_Stored data_:
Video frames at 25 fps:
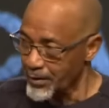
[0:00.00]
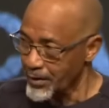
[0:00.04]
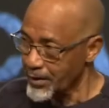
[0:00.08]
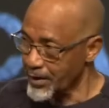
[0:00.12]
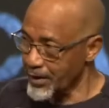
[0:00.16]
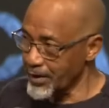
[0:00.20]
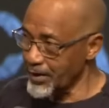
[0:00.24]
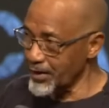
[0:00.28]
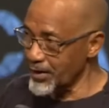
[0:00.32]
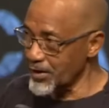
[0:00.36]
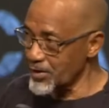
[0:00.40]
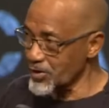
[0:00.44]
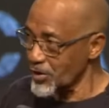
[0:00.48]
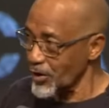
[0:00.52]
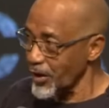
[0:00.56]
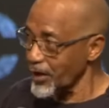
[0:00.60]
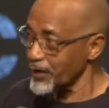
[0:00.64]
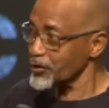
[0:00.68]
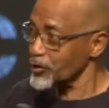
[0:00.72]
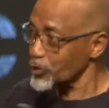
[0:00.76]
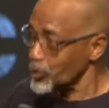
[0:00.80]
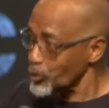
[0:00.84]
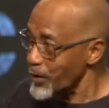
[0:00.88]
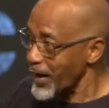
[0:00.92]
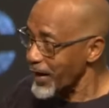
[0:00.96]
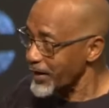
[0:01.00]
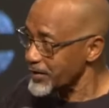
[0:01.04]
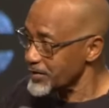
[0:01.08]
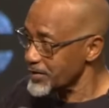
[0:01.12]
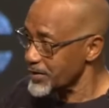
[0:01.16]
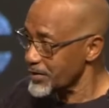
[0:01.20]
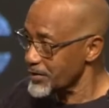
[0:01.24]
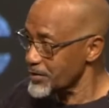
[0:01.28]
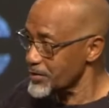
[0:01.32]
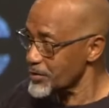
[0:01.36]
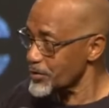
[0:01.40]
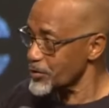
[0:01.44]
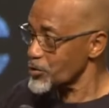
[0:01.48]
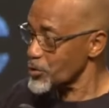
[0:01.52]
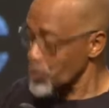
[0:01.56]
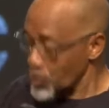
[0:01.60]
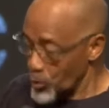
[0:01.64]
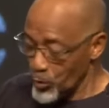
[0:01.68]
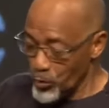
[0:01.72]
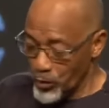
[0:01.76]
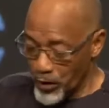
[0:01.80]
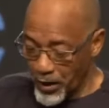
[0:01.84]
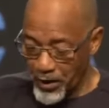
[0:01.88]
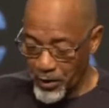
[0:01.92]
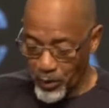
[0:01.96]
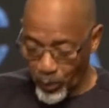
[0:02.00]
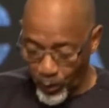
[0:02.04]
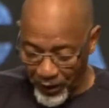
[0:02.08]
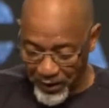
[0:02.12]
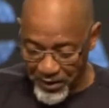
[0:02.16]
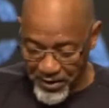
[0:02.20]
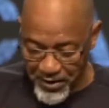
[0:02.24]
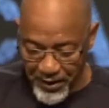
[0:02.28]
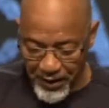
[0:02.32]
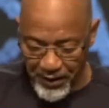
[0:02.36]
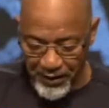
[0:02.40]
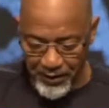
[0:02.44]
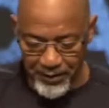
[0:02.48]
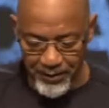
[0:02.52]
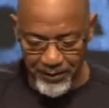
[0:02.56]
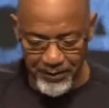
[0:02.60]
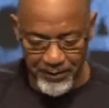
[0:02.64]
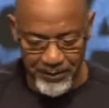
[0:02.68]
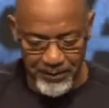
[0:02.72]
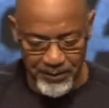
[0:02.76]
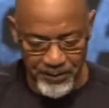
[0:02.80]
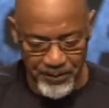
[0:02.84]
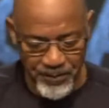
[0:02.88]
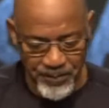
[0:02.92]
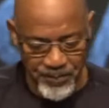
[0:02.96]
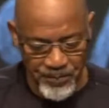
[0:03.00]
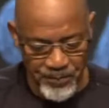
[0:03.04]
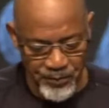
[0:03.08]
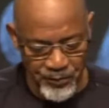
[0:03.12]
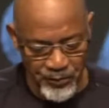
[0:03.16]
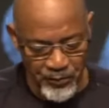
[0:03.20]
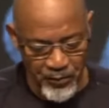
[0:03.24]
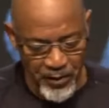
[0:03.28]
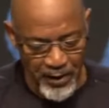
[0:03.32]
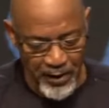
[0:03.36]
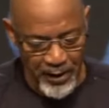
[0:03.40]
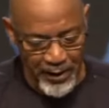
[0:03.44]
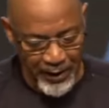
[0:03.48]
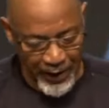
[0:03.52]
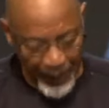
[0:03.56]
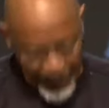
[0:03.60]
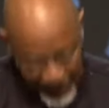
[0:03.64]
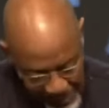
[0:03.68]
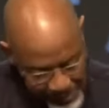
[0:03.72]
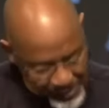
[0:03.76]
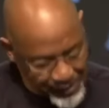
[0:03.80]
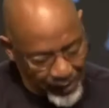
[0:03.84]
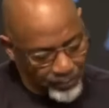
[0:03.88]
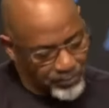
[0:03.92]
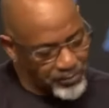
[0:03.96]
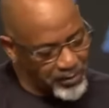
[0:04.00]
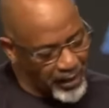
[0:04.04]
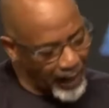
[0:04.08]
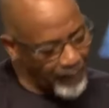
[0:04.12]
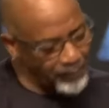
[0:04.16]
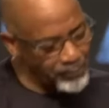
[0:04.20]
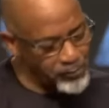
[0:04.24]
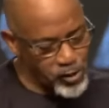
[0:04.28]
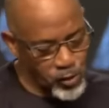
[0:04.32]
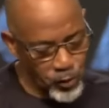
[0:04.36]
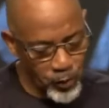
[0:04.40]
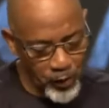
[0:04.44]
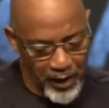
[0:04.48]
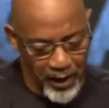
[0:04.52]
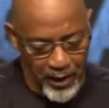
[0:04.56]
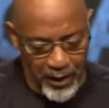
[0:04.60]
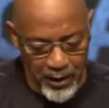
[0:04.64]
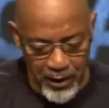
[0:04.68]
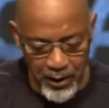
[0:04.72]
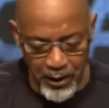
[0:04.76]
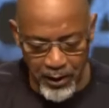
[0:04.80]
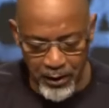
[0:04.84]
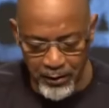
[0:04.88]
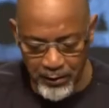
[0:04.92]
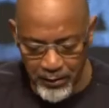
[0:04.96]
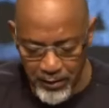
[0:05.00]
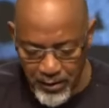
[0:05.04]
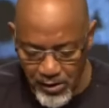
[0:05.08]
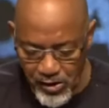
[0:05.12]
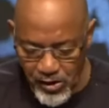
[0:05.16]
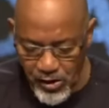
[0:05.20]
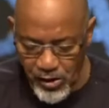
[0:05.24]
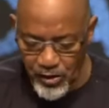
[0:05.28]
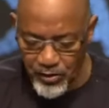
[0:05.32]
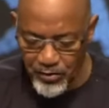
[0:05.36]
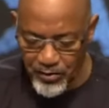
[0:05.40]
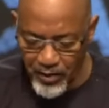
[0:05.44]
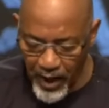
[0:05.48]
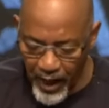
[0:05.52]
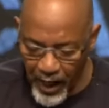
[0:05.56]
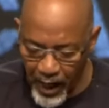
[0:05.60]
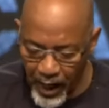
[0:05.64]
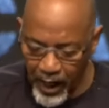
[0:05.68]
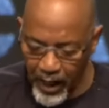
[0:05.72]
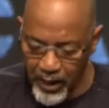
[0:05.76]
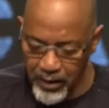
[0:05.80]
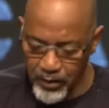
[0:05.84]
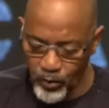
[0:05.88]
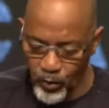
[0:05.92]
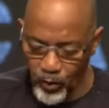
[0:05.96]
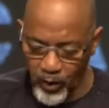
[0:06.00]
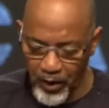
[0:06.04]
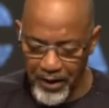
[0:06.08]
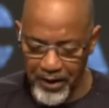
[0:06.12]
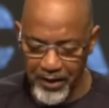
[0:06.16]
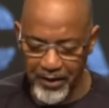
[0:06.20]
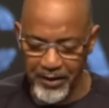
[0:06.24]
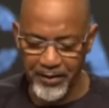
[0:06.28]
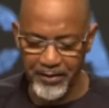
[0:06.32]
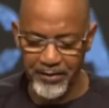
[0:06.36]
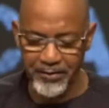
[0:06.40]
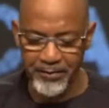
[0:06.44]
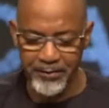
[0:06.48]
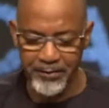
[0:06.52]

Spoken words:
He is attracted to anointing. And sometimes we learn this the hard way.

_Exercise details_:
Return every entry word for word, leaving the pictures out.

_Expected answer_:
Video frames at 25 fps:
[0:00.00]
[0:00.04]
[0:00.08]
[0:00.12]
[0:00.16]
[0:00.20]
[0:00.24]
[0:00.28]
[0:00.32]
[0:00.36]
[0:00.40]
[0:00.44]
[0:00.48]
[0:00.52]
[0:00.56]
[0:00.60]
[0:00.64]
[0:00.68]
[0:00.72]
[0:00.76]
[0:00.80]
[0:00.84]
[0:00.88]
[0:00.92]
[0:00.96]
[0:01.00]
[0:01.04]
[0:01.08]
[0:01.12]
[0:01.16]
[0:01.20]
[0:01.24]
[0:01.28]
[0:01.32]
[0:01.36]
[0:01.40]
[0:01.44]
[0:01.48]
[0:01.52]
[0:01.56]
[0:01.60]
[0:01.64]
[0:01.68]
[0:01.72]
[0:01.76]
[0:01.80]
[0:01.84]
[0:01.88]
[0:01.92]
[0:01.96]
[0:02.00]
[0:02.04]
[0:02.08]
[0:02.12]
[0:02.16]
[0:02.20]
[0:02.24]
[0:02.28]
[0:02.32]
[0:02.36]
[0:02.40]
[0:02.44]
[0:02.48]
[0:02.52]
[0:02.56]
[0:02.60]
[0:02.64]
[0:02.68]
[0:02.72]
[0:02.76]
[0:02.80]
[0:02.84]
[0:02.88]
[0:02.92]
[0:02.96]
[0:03.00]
[0:03.04]
[0:03.08]
[0:03.12]
[0:03.16]
[0:03.20]
[0:03.24]
[0:03.28]
[0:03.32]
[0:03.36]
[0:03.40]
[0:03.44]
[0:03.48]
[0:03.52]
[0:03.56]
[0:03.60]
[0:03.64]
[0:03.68]
[0:03.72]
[0:03.76]
[0:03.80]
[0:03.84]
[0:03.88]
[0:03.92]
[0:03.96]
[0:04.00]
[0:04.04]
[0:04.08]
[0:04.12]
[0:04.16]
[0:04.20]
[0:04.24]
[0:04.28]
[0:04.32]
[0:04.36]
[0:04.40]
[0:04.44]
[0:04.48]
[0:04.52]
[0:04.56]
[0:04.60]
[0:04.64]
[0:04.68]
[0:04.72]
[0:04.76]
[0:04.80]
[0:04.84]
[0:04.88]
[0:04.92]
[0:04.96]
[0:05.00]
[0:05.04]
[0:05.08]
[0:05.12]
[0:05.16]
[0:05.20]
[0:05.24]
[0:05.28]
[0:05.32]
[0:05.36]
[0:05.40]
[0:05.44]
[0:05.48]
[0:05.52]
[0:05.56]
[0:05.60]
[0:05.64]
[0:05.68]
[0:05.72]
[0:05.76]
[0:05.80]
[0:05.84]
[0:05.88]
[0:05.92]
[0:05.96]
[0:06.00]
[0:06.04]
[0:06.08]
[0:06.12]
[0:06.16]
[0:06.20]
[0:06.24]
[0:06.28]
[0:06.32]
[0:06.36]
[0:06.40]
[0:06.44]
[0:06.48]
[0:06.52]

Spoken words:
He is attracted to anointing. And sometimes we learn this the hard way.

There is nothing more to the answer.